EXERCISE REQUIREMENTS
Write out all of the records exactly once more and skip the images.
*** Opening DATA TO PROCESS ***
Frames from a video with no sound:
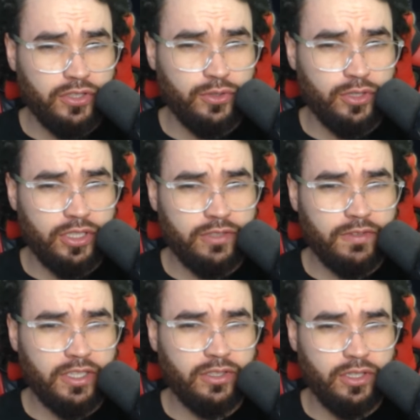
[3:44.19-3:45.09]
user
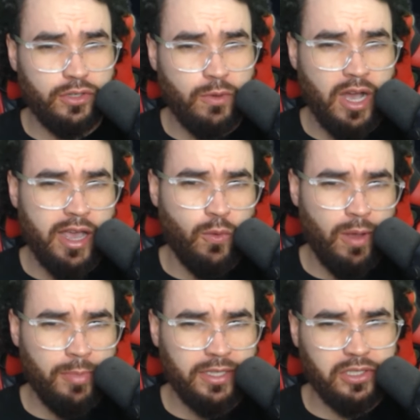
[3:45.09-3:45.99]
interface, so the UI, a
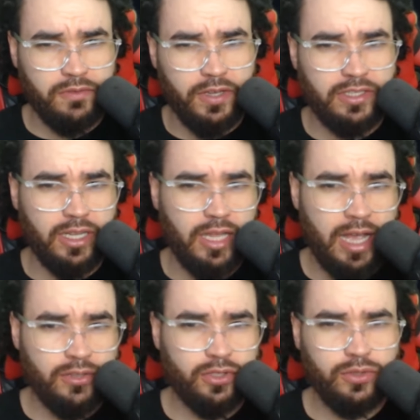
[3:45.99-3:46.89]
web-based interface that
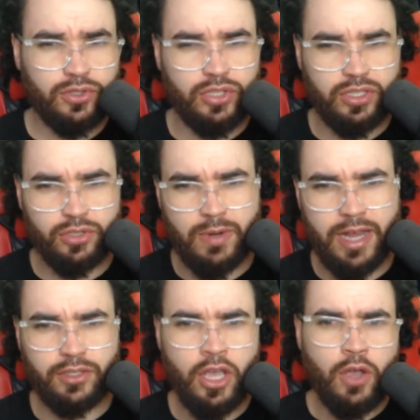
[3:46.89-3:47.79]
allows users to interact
*** Closing DATA TO PROCESS ***
EXERCISE RESULT
Frames from a video with no sound:
[3:44.19-3:45.09]
user
[3:45.09-3:45.99]
interface, so the UI, a
[3:45.99-3:46.89]
web-based interface that
[3:46.89-3:47.79]
allows users to interact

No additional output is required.